Introduction
This is Melvin C V, your Cloud Buddy. I am back after a long break with Week 4 of the #10weeksofCloudOps challenge! This project is meant to demonstrate my proficiency in containerization, orchestration, continuous integration, and continuous deployment (CI/CD) in a Kubernetes environment.
Containerization is a method of packaging software applications into standardized units called containers. Containers are lightweight, portable, and self-sufficient, making them ideal for deploying applications across different environments.
Orchestration is the process of managing the lifecycle of containers within a distributed environment. It streamlines the process of deploying, scaling, configuring, networking, and securing containers, freeing up engineers to focus on other critical tasks. Orchestration also helps ensure the high availability of containerized applications by automatically detecting and responding to container failures and outages.
Continuous Integration and Continuous Deployment (CI/CD) is a software development practice that enables developers to build, test, and deploy code changes to production quickly and safely. CI/CD pipelines automate the entire software delivery process, from code changes to production deployment, ensuring that code changes are thoroughly tested and validated before they are released to end-users.

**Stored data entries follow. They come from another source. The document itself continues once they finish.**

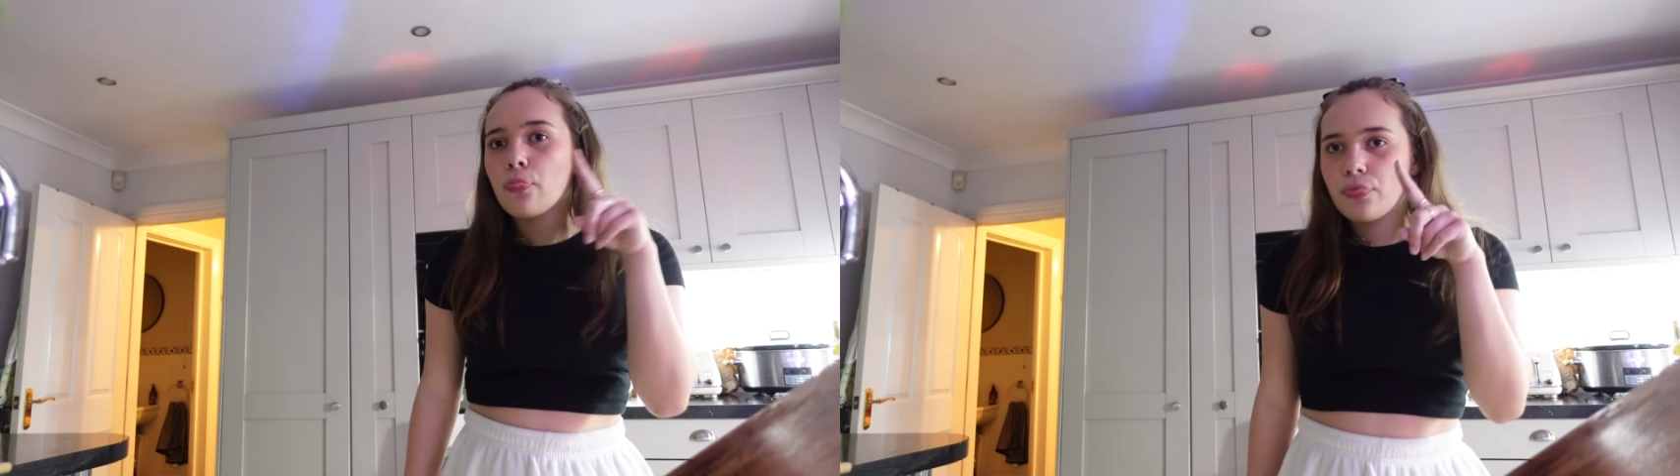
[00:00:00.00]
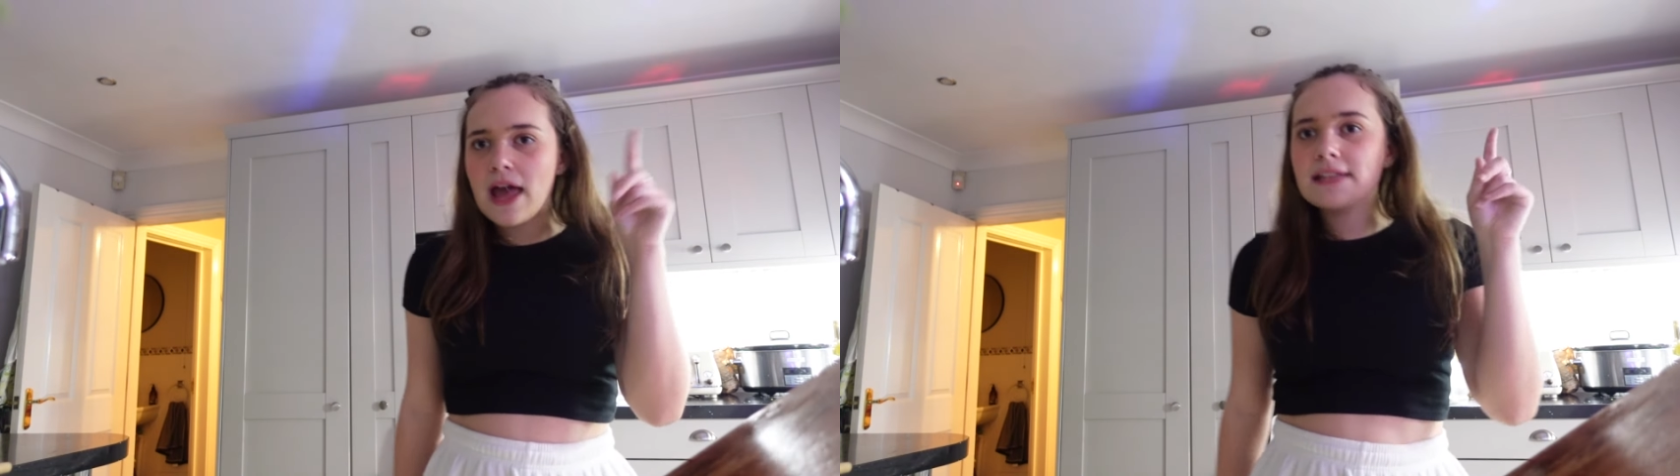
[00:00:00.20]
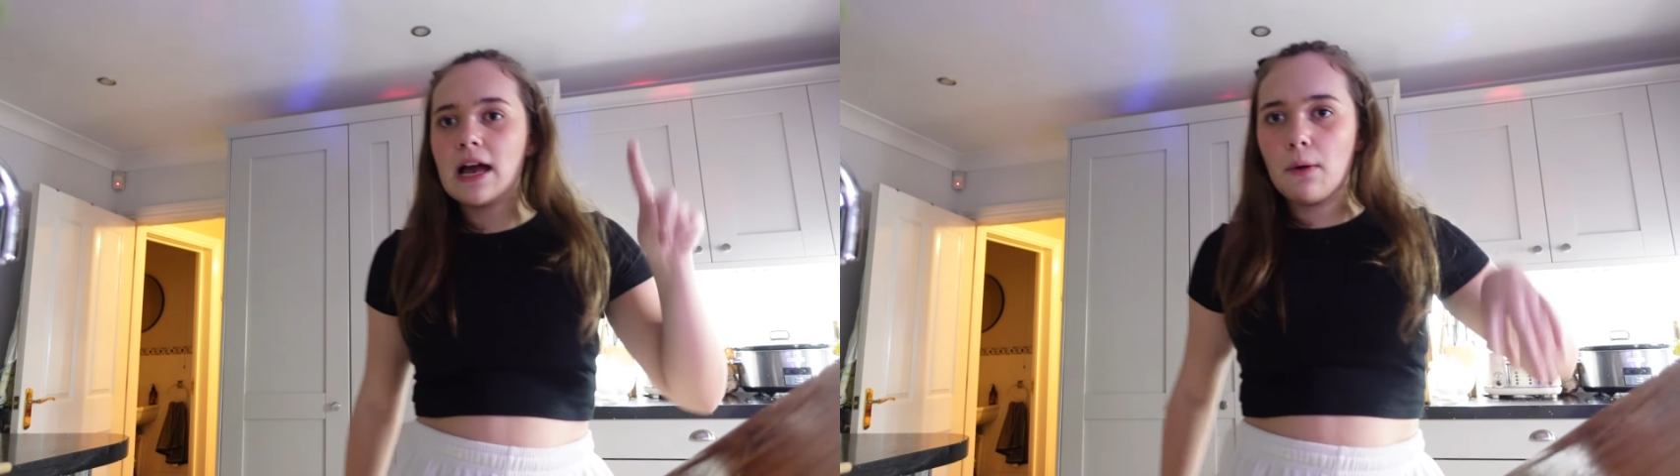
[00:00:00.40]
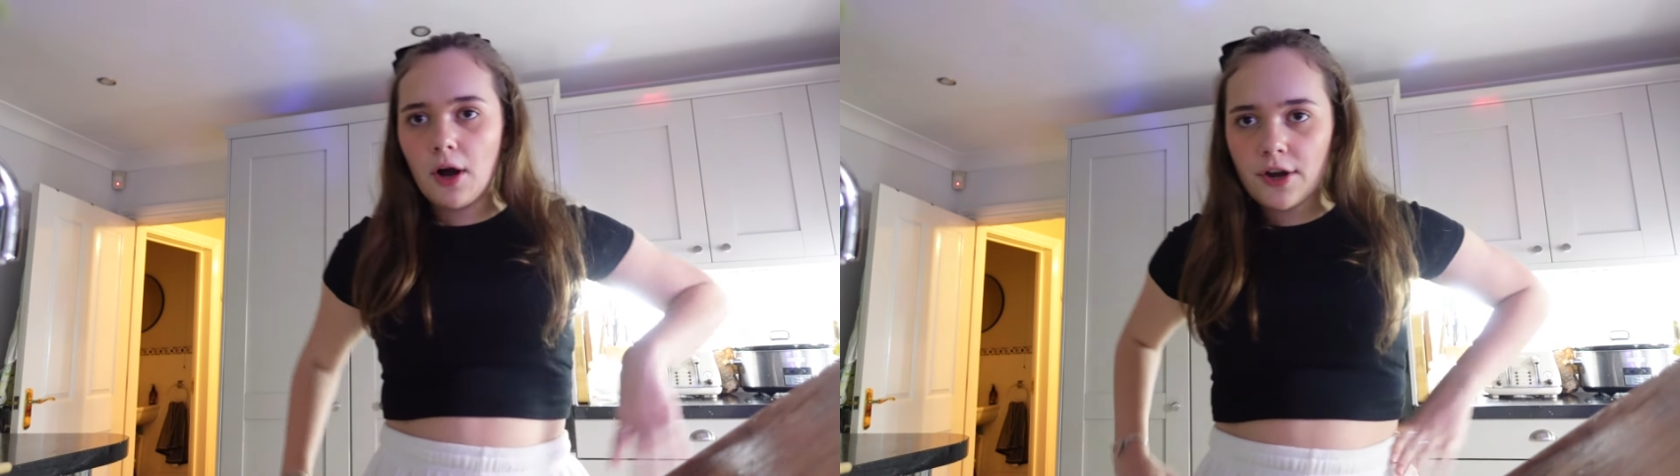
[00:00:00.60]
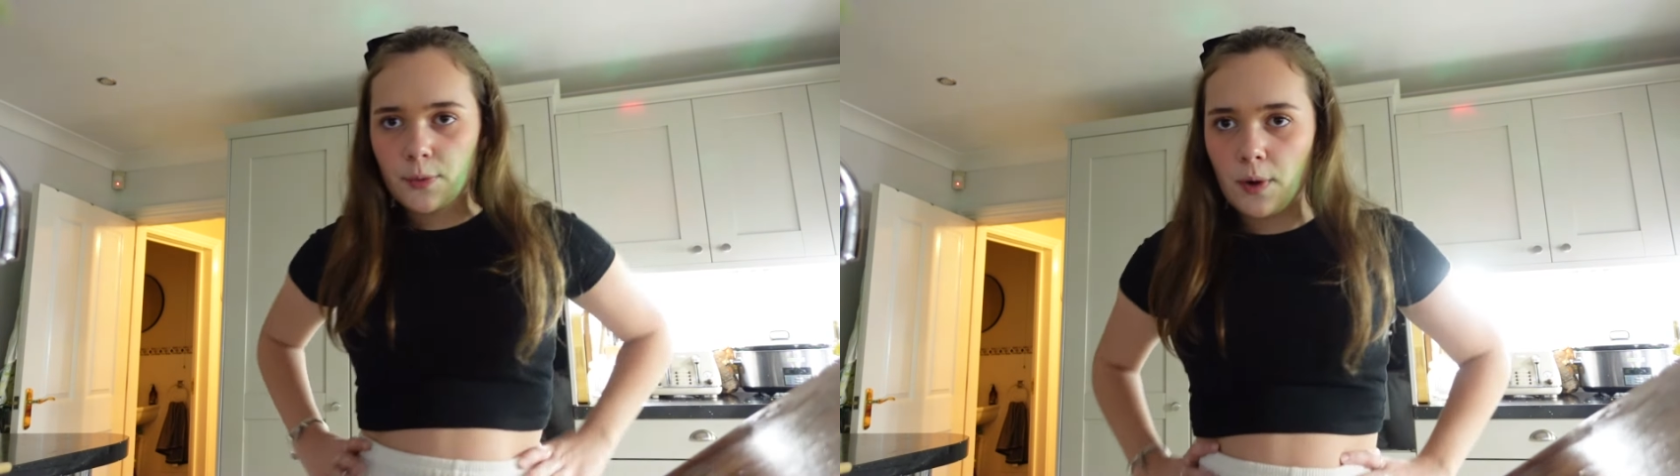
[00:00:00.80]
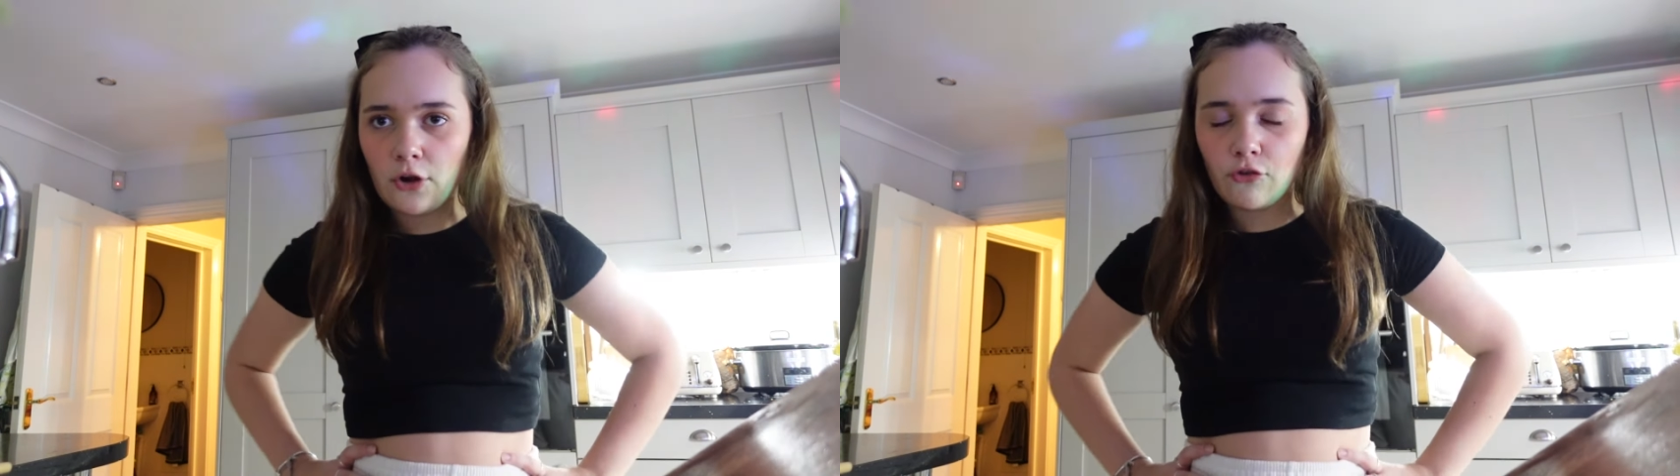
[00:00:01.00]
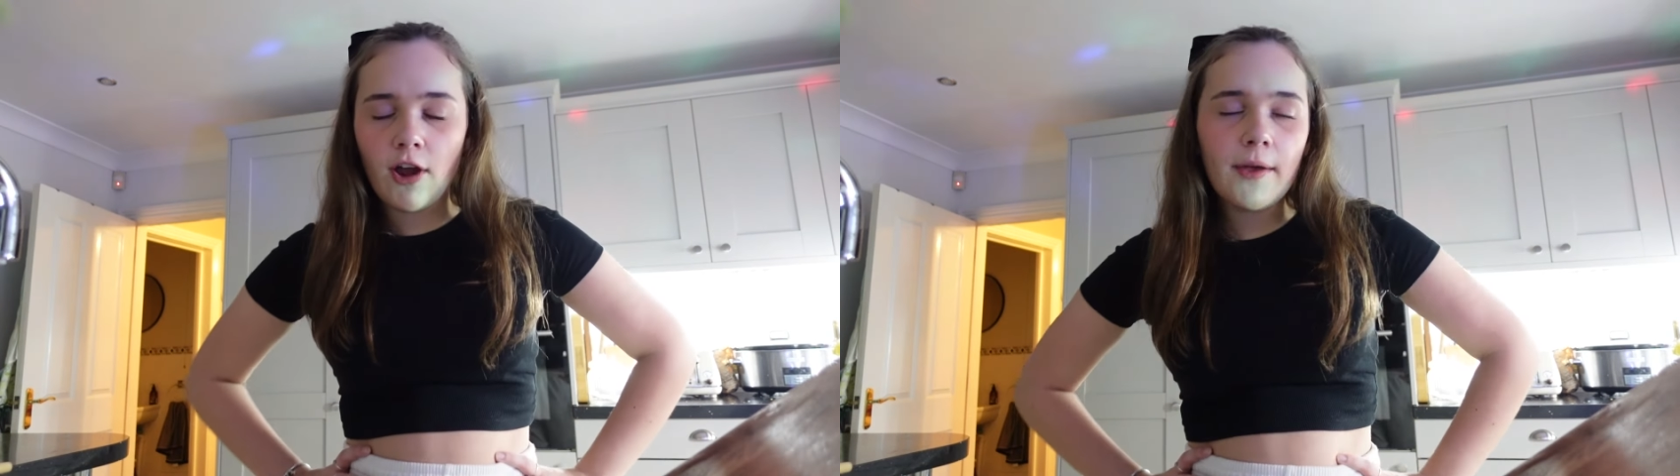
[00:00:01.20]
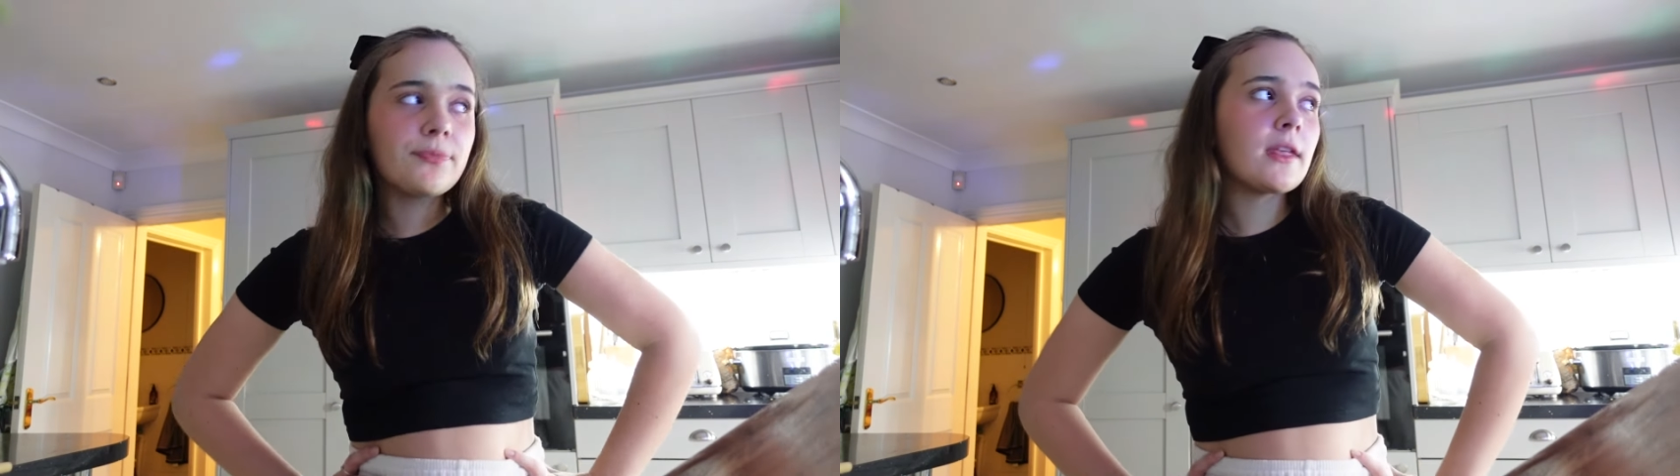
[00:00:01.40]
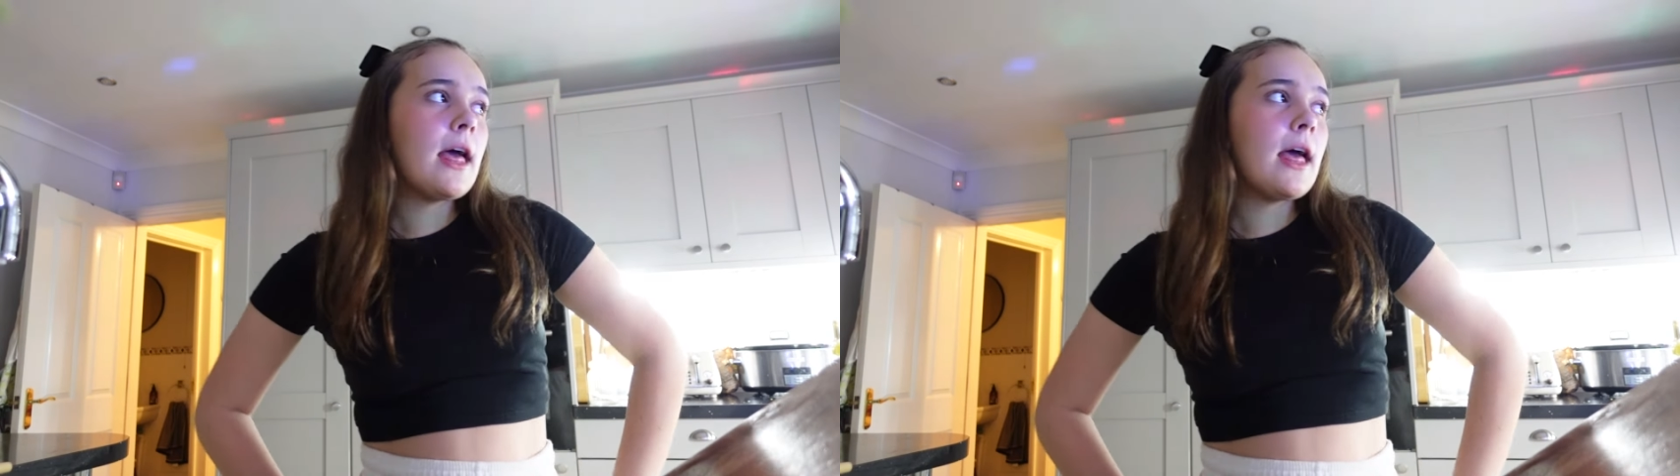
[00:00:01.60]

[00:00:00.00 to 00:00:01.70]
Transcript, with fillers: That's how hard I worked, right?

Kubernetes is an open-source container orchestration platform that automates the deployment, scaling, and management of containerized applications. It provides a powerful and flexible platform for deploying and managing containerized applications at scale, making it an ideal choice for organizations looking to modernize their application infrastructure.
Solution
GitHub Code
melvincv/10weeksofcloudops-w4: CICD on Kubernetes (github.com)
Architecture
Steps
Dockerize a Web Application
I started with the YouTube clone app by JS Mastery.
It is a Nodejs-based app that is a frontend to a hosted YouTube API. It gets videos from that API and displays them to the user.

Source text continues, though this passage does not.